Wouldn’t it be great to see more headlines about the positives of IT rather than all the negative press about cyberattacks, privacy concerns and cost overruns?

If you are a small to mid-sized company, you are probably using one or multiple vendors for IT services and support (i.e. phone system, cable/network, internet, IT guy, etc.).  You may even have an internal “IT guy” or IT staff that works with one or more vendors to deliver IT services.

At Fluid, we state we will, not only, provide excellent support services (which should be expected), but we also provide valuable strategic IT services to help reduce IT costs, improve productivity, and implement technology that will support overall business objectives.  Unfortunately, companies have received poor support services for so long that they don’t believe there is any way money can be saved and productivity can be improved by working with an IT services partner.  Most businesses are used to the reactive support model, which often does not resolve the root cause of issues.  When a need arises, IT personnel fixes the problem as quickly as possible so that users can do their jobs.  But, the root of the problem is often ignored, and the same issue will usually occur again.

Go beyond the basic blocking and tackling

Providing quality support/helpdesk services is at the basic level, and any IT services provider should be excellent at it.  But, beyond basic support, we see the real value in approaching technology strategically and proactively, and ensuring that the right people are focused on the right things.  Also, properly managing all third-party vendors, on behalf of a company, requires a balance of the right staff, the right skillset, and most importantly, an in depth understanding of the business.  We’ve built our MSP business model based on the premise to deliver on those promises.

Focus on the whole, not the parts

When working with technology vendors and partners, each one typically only focuses on their piece of the puzzle, never expanding beyond to see how it fits into the rest of the business.  Our approach is opposite, which results in tangible benefits.  We take over the management of all third-party vendors to ensure that everyone is working towards singular goals that align with the overall business objectives.  Also, most companies don’t want to deal with other vendors, but their IT personnel doesn’t do it for them either.  I can’t count how many times I’ve heard C-level executives say “I don’t want to waste my time calling ABC vendor. I can’t understand all the technical jargon, and I don’t want to.”
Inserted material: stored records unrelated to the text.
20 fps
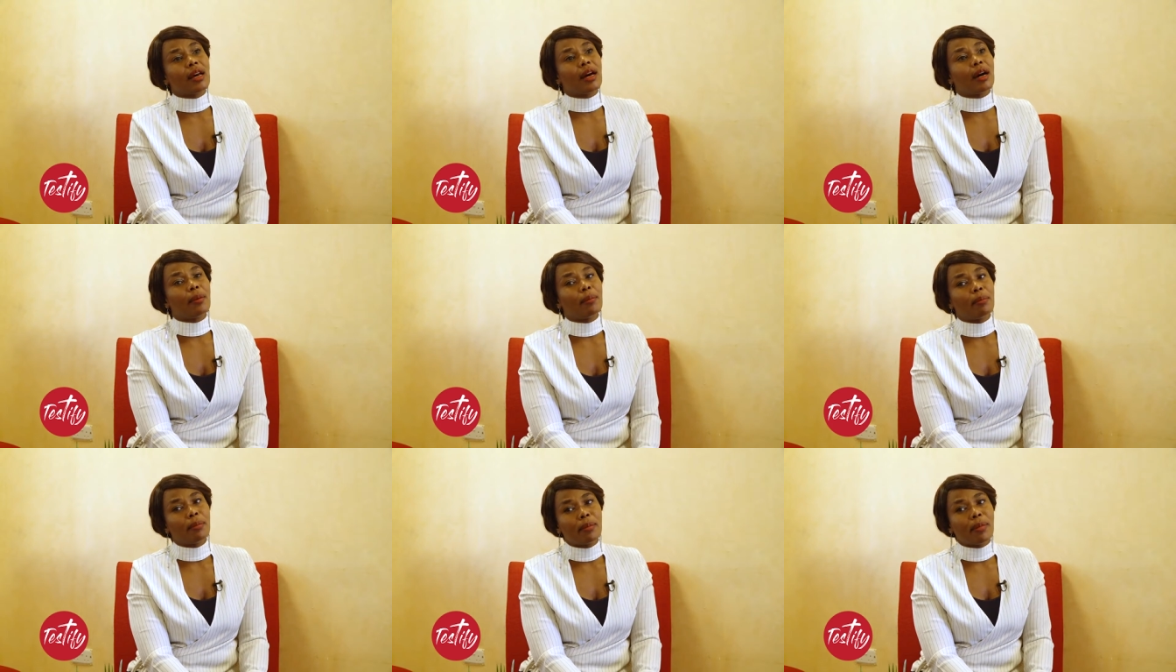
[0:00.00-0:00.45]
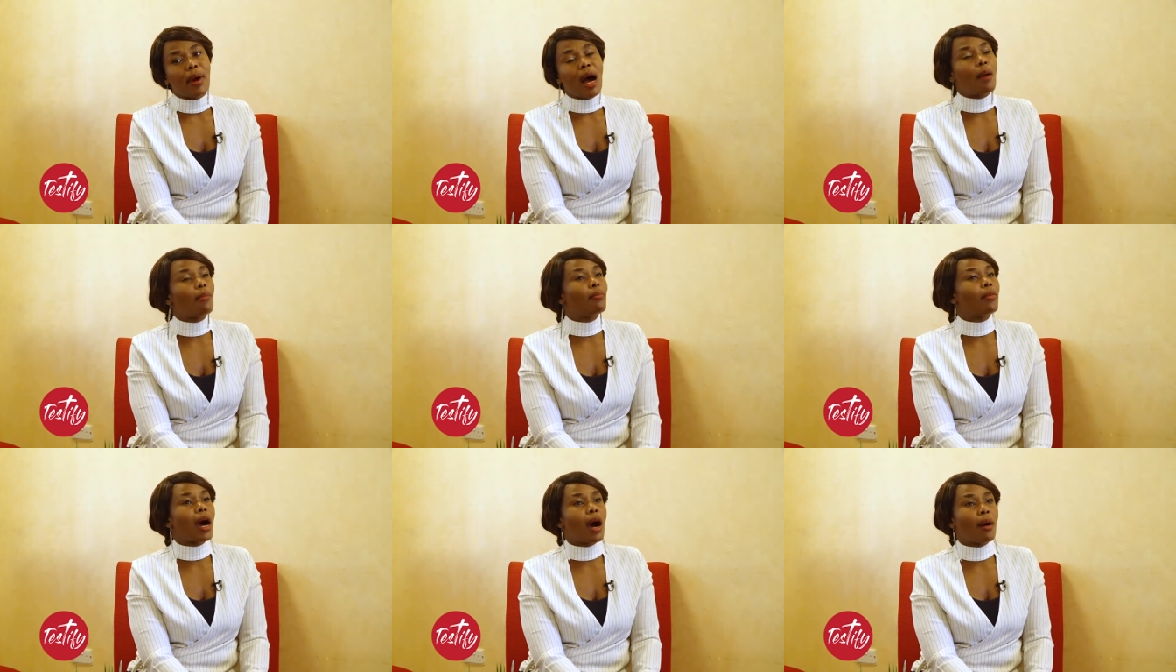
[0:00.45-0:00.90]

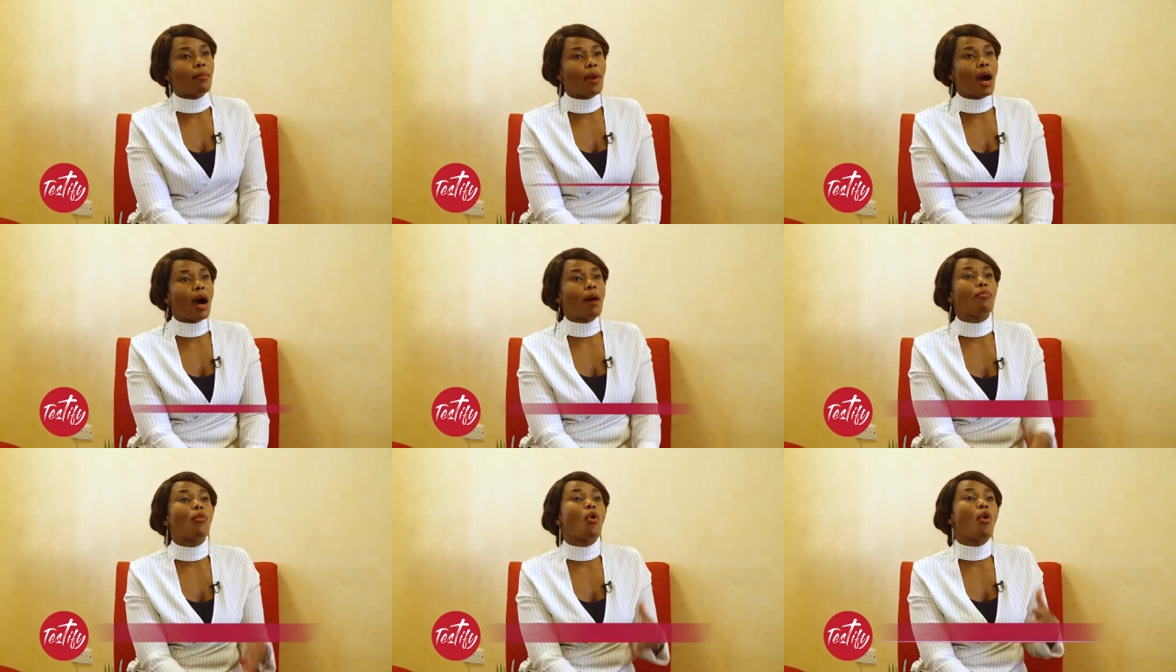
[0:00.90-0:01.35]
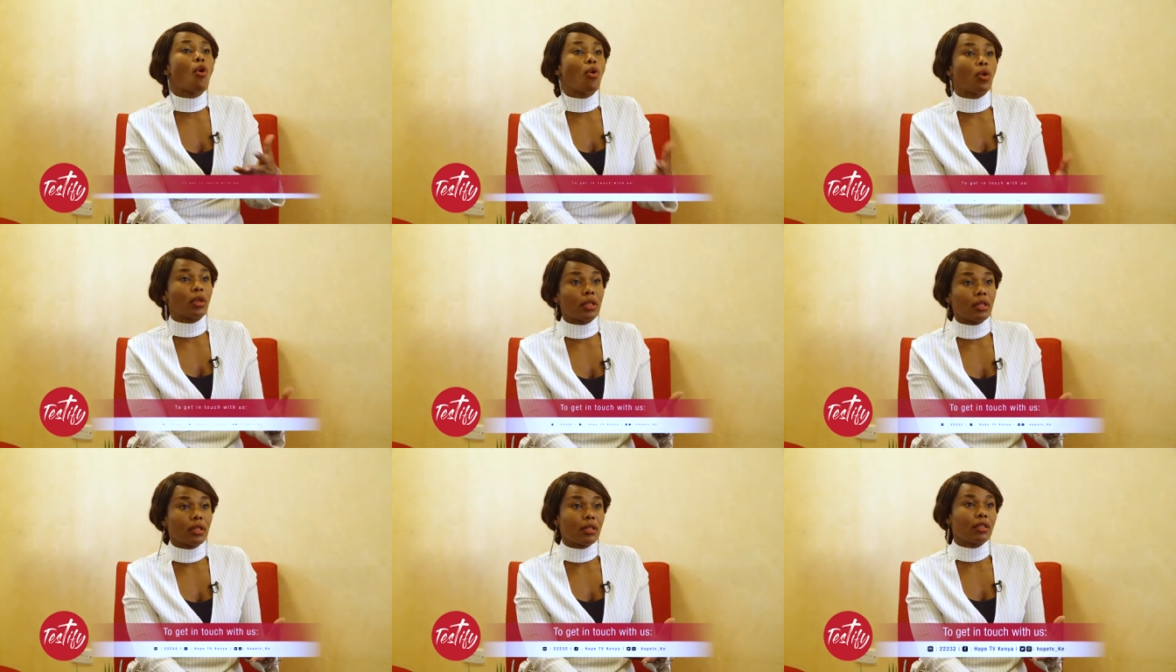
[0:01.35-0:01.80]
I'm
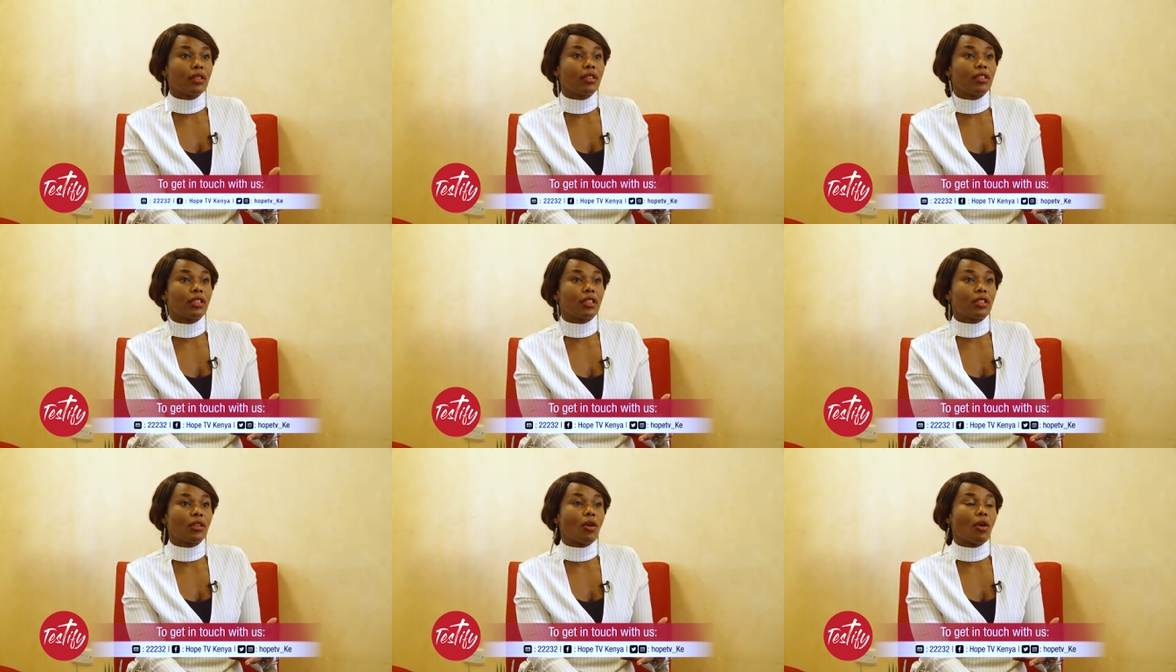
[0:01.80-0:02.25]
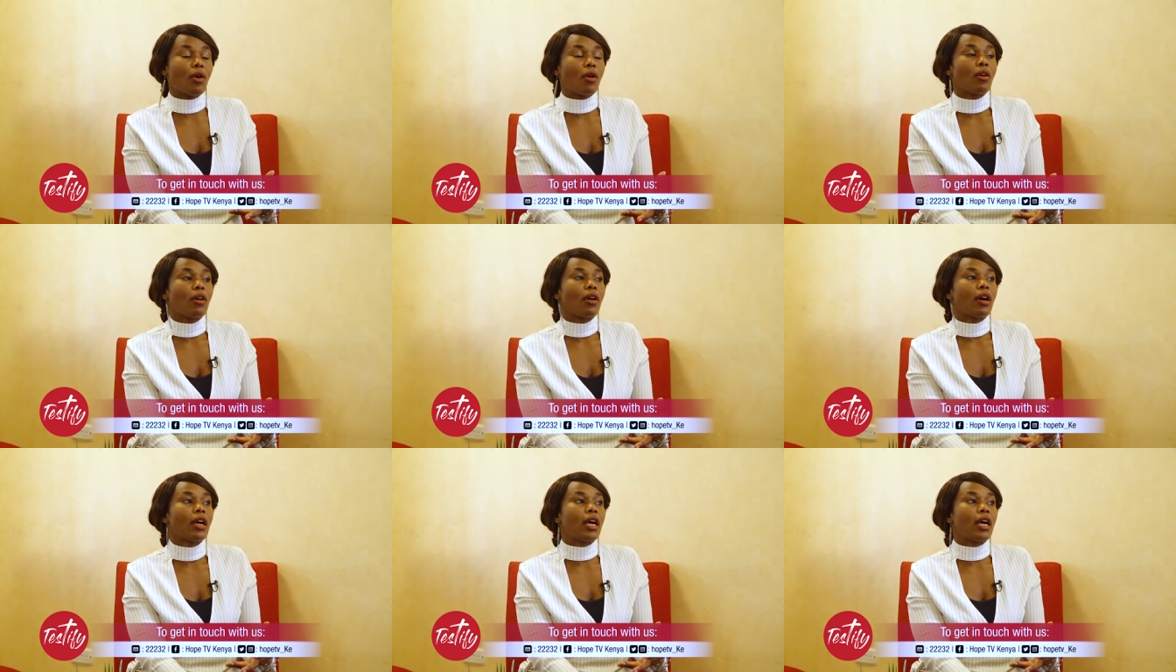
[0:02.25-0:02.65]
whole, you know.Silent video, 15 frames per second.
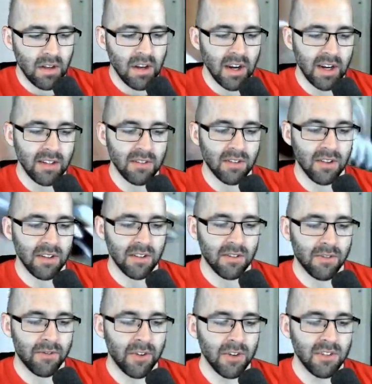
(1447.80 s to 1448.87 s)
All right, so this
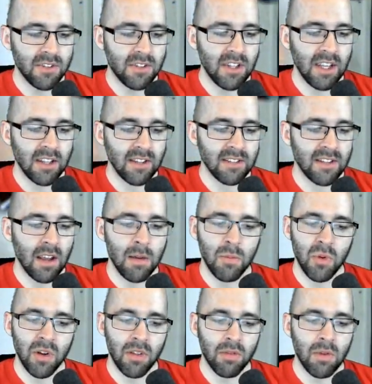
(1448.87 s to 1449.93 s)
first thing, this
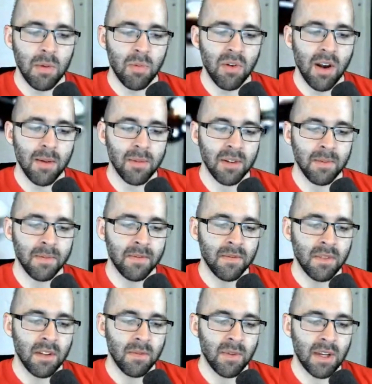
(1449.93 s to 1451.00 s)
8.3 problem,
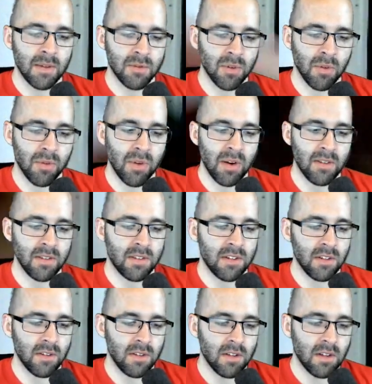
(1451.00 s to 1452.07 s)
becomes root
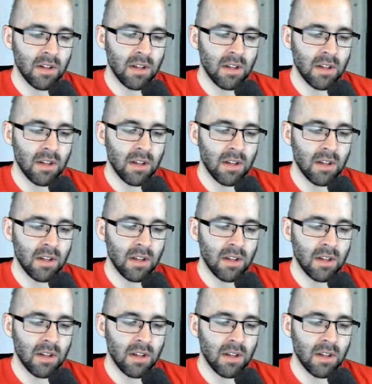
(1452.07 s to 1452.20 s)
3/2.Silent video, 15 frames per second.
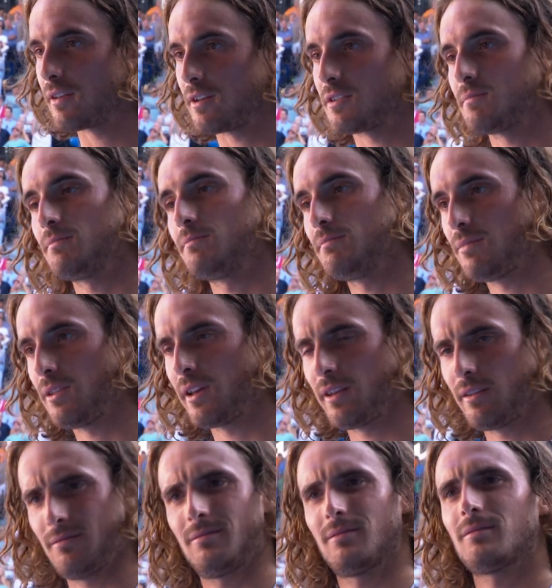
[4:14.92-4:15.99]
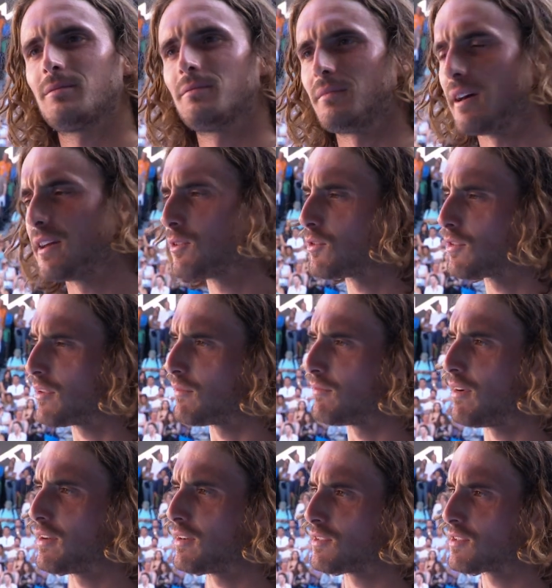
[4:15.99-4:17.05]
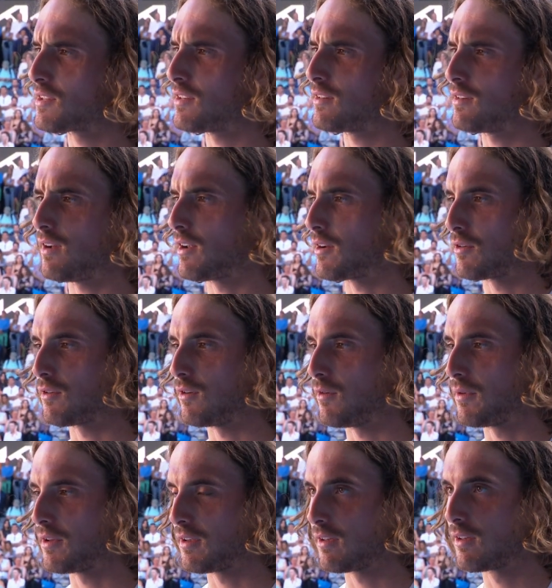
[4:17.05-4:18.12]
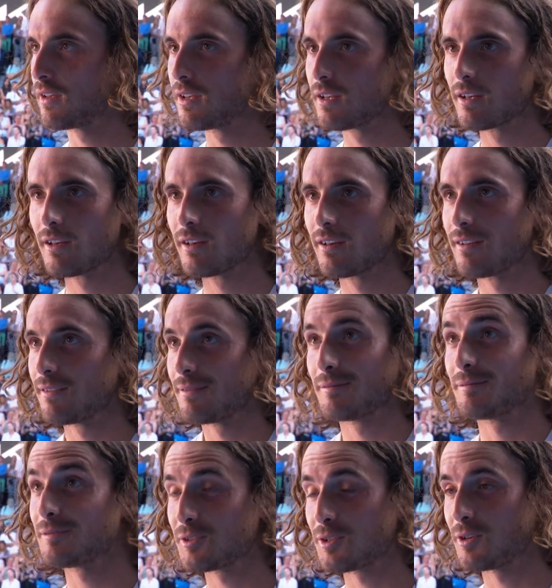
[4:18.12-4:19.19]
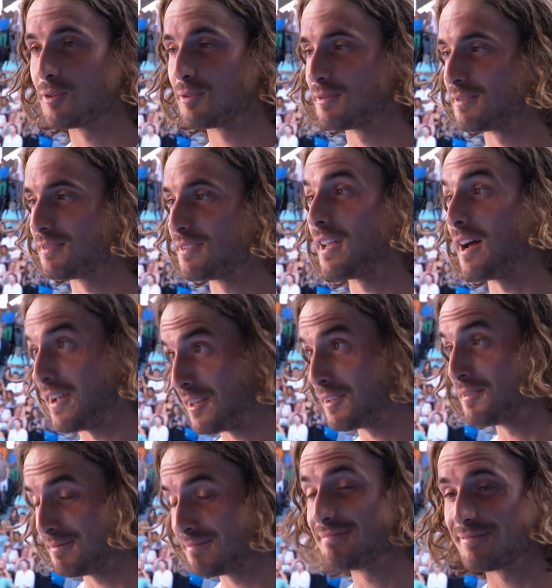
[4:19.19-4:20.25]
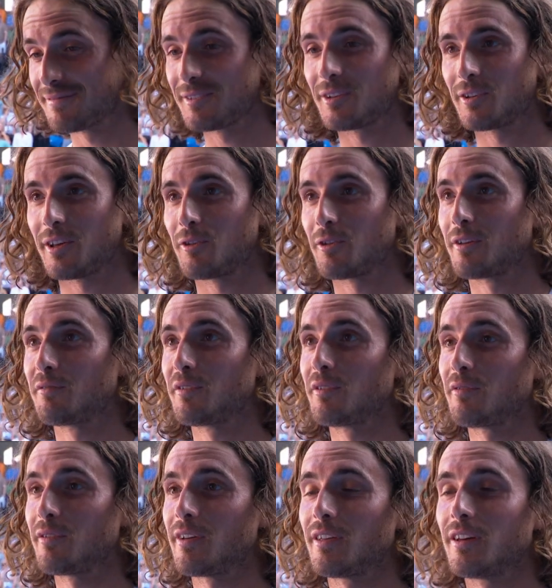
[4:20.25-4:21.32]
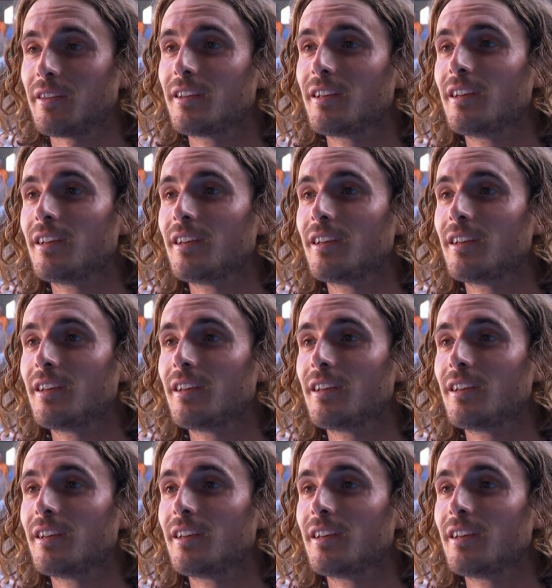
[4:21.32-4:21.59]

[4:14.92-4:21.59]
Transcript: that has played 9 or 10 finals here. I don't know how many. 9. So 9. Yep. Okay, you can verify that.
Case Study: Saving money and adding value through strategic management

To understand the possibilities, here is a real business case:

One of our clients recently acquired another company.  As part of the acquisition, there were all the normal integration components, which required areas for optimization. But, there were also other critical projects.  The company needed new cabling/wiring for all locations, as well as a new VOIP internet-based phone system, and upgraded internet service.  At each location, cabling, voice and internet service, was provided by a different vendor.

Most companies, in this situation, would allocate a staff member to manage all the vendors. The staff member may have some technical acumen, but not enough to truly know what to look for in order to manage each vendor effectively.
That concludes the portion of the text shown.